The problem:
Write out all of the records below precisely as given, omitting the images.

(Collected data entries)

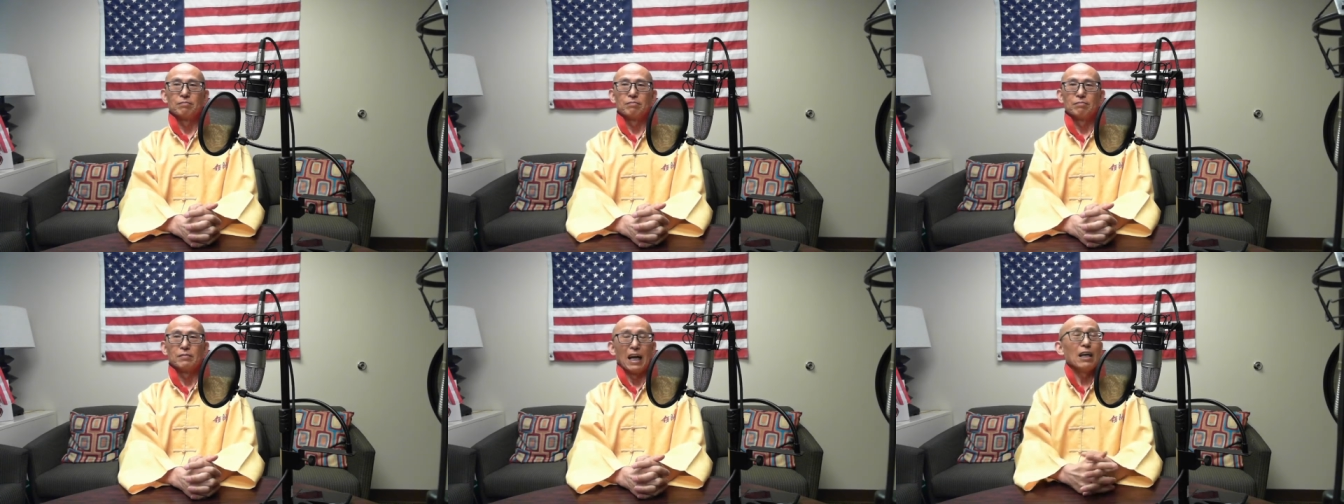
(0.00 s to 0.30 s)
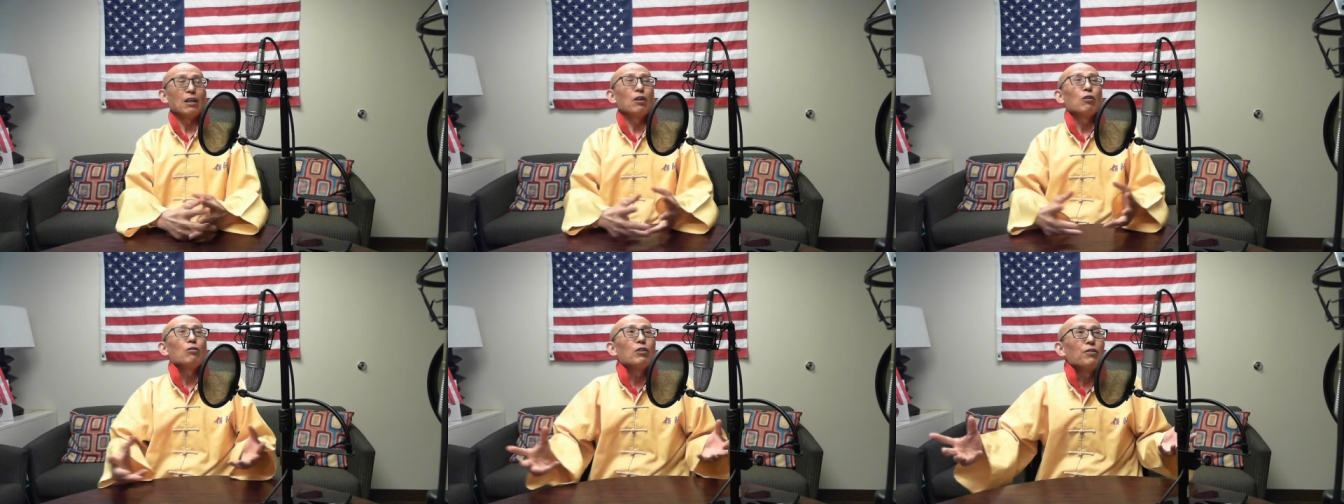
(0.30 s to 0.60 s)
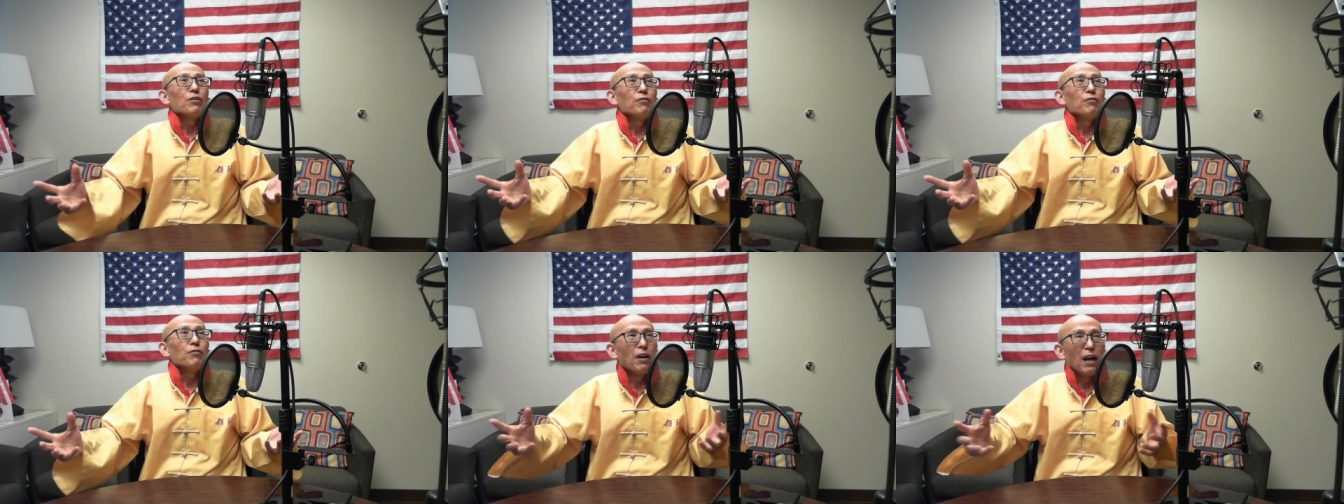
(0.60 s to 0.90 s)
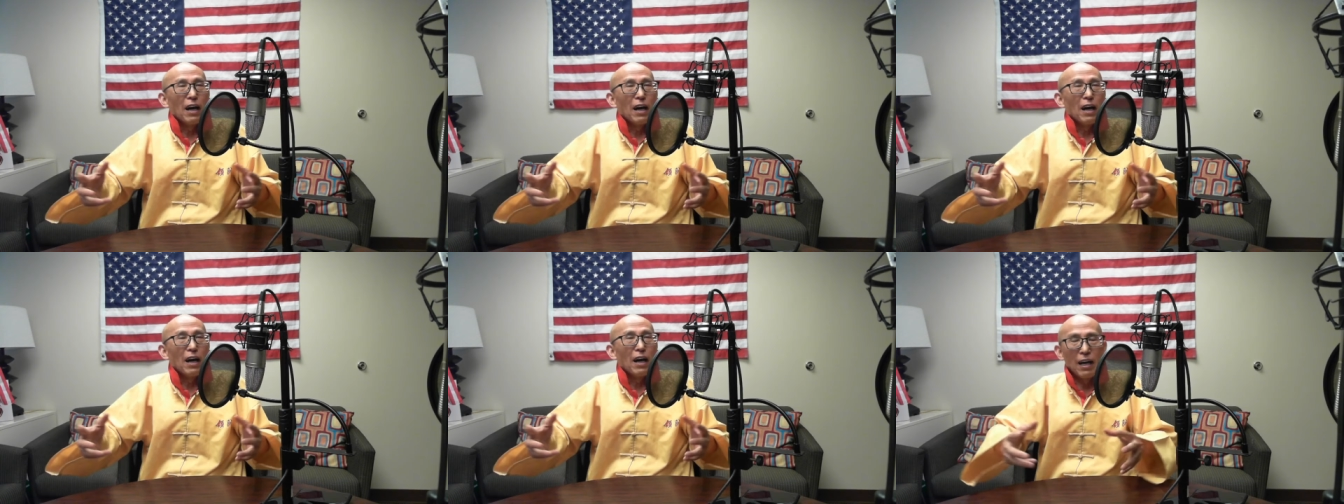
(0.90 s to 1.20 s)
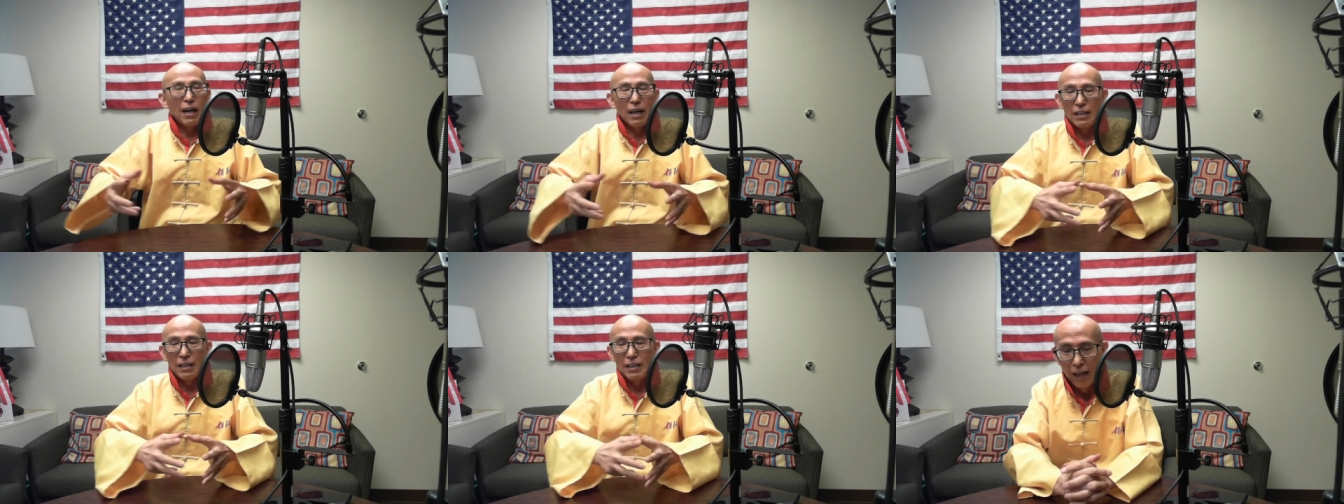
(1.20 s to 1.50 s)
I don't know if I
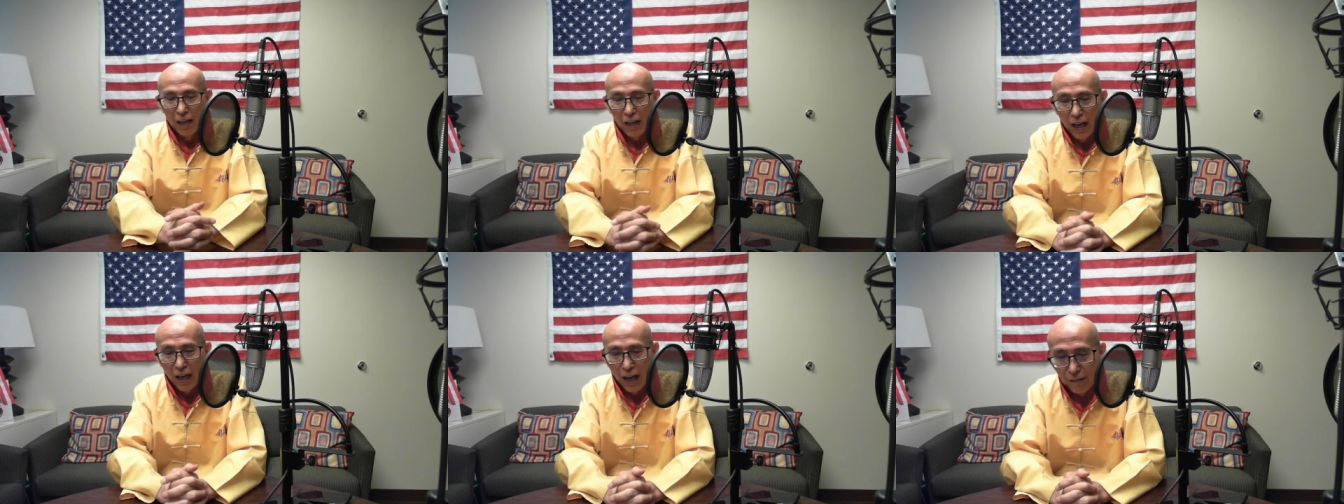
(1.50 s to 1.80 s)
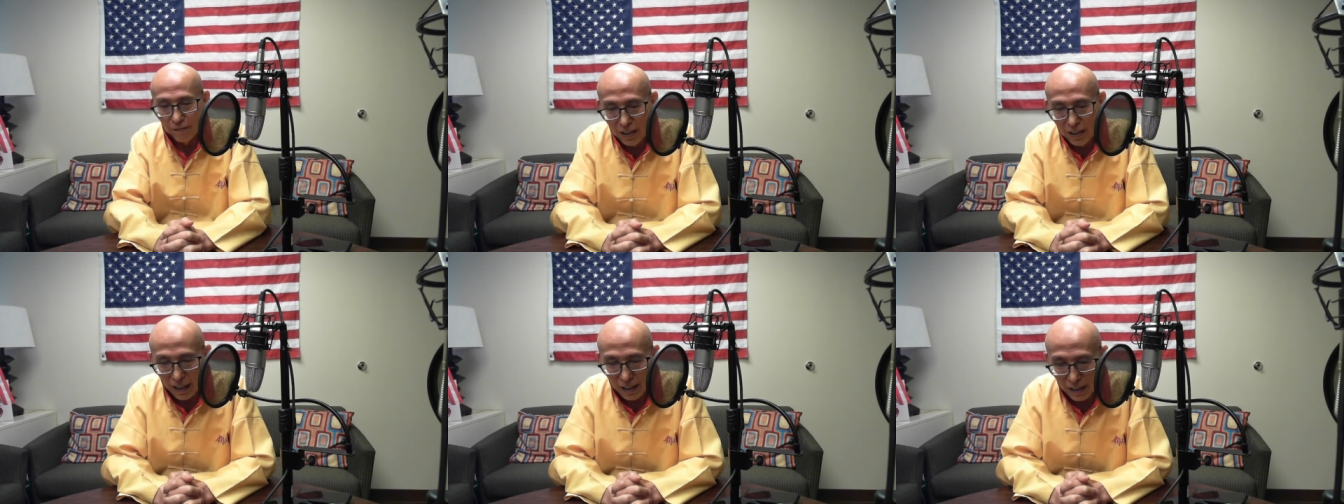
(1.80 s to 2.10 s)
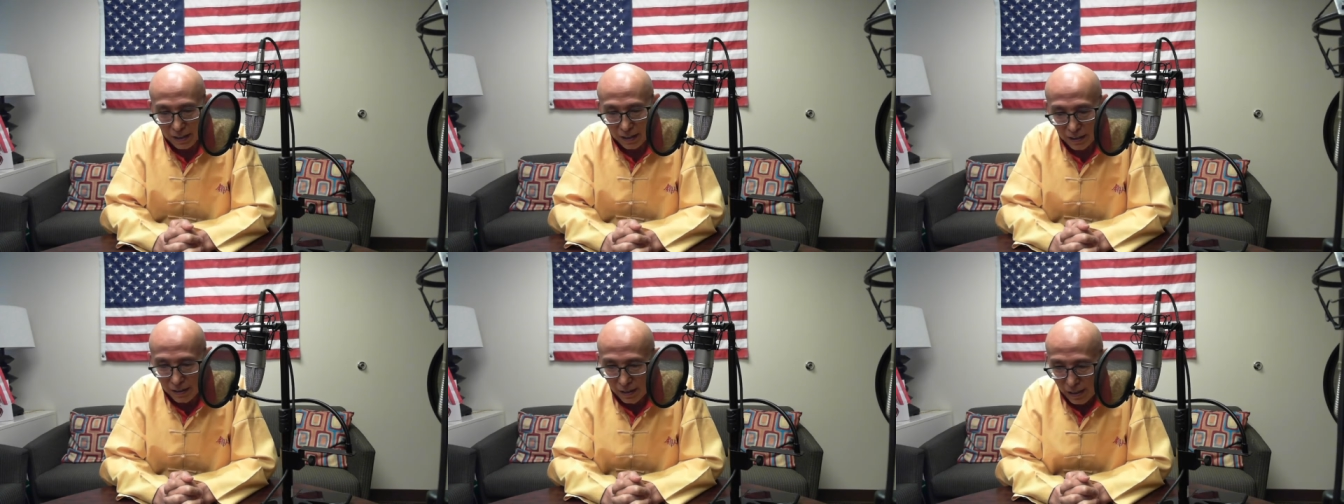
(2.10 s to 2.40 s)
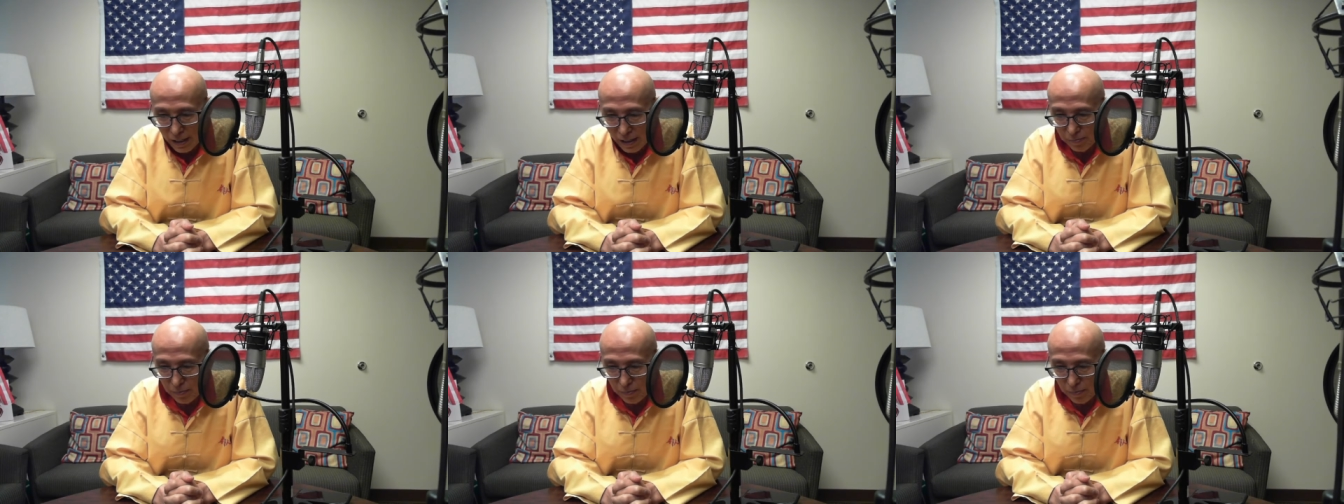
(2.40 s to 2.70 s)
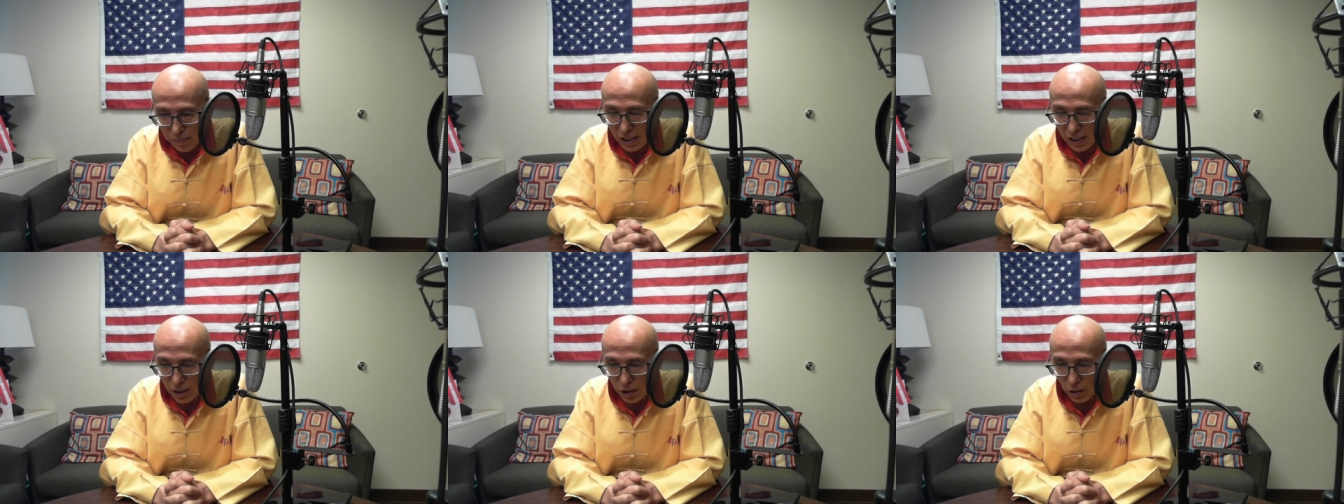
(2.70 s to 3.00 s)
have taken
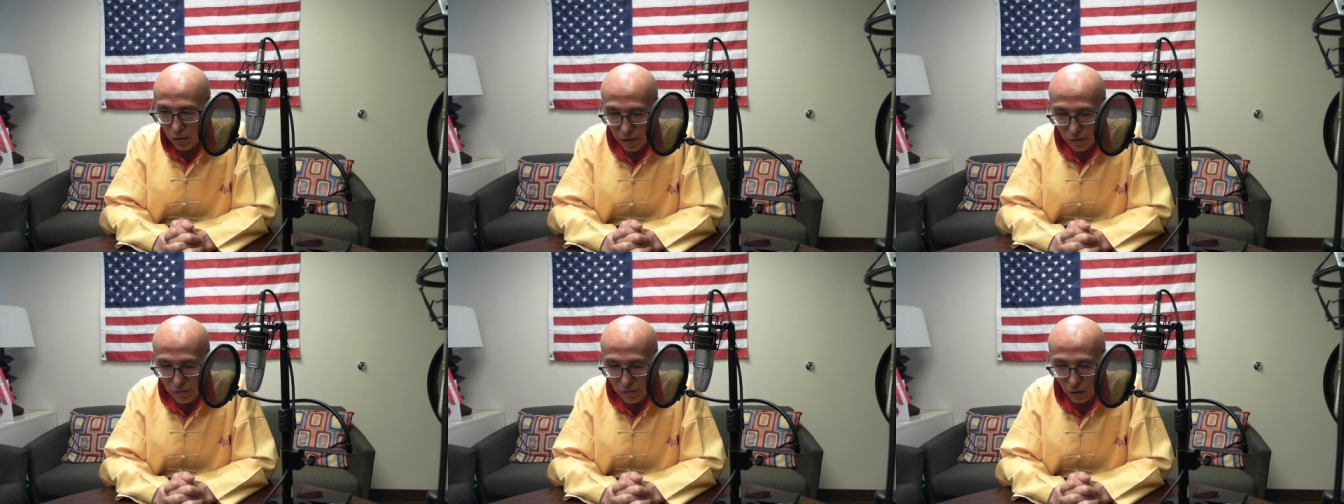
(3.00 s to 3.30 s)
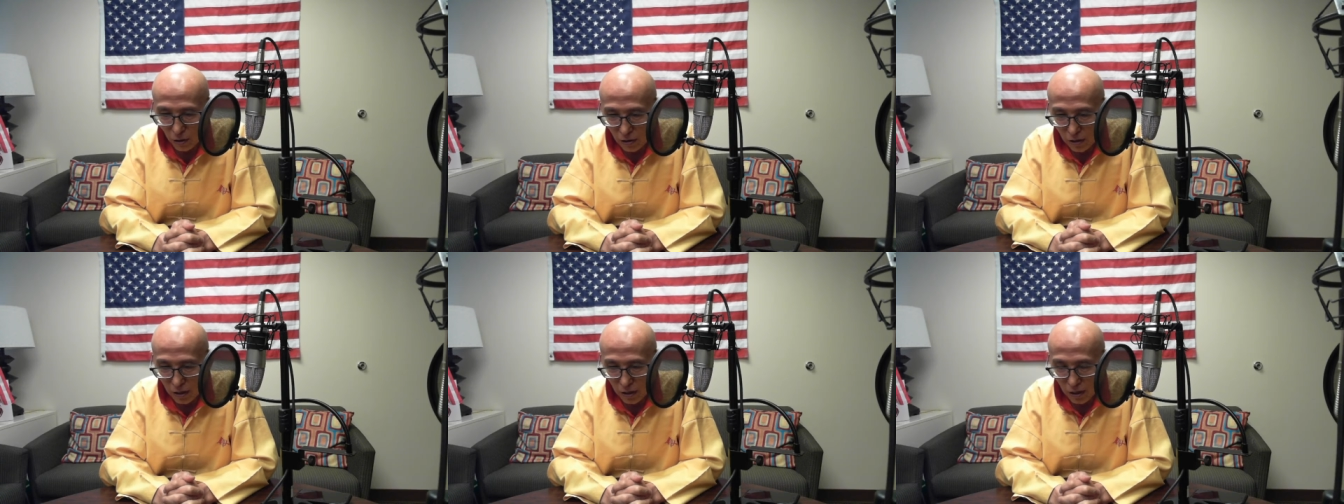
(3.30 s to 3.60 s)
penicillin before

Problem solution:
(0.00 s to 0.30 s)
(0.30 s to 0.60 s)
(0.60 s to 0.90 s)
(0.90 s to 1.20 s)
(1.20 s to 1.50 s)
I don't know if I
(1.50 s to 1.80 s)
(1.80 s to 2.10 s)
(2.10 s to 2.40 s)
(2.40 s to 2.70 s)
(2.70 s to 3.00 s)
have taken
(3.00 s to 3.30 s)
(3.30 s to 3.60 s)
penicillin before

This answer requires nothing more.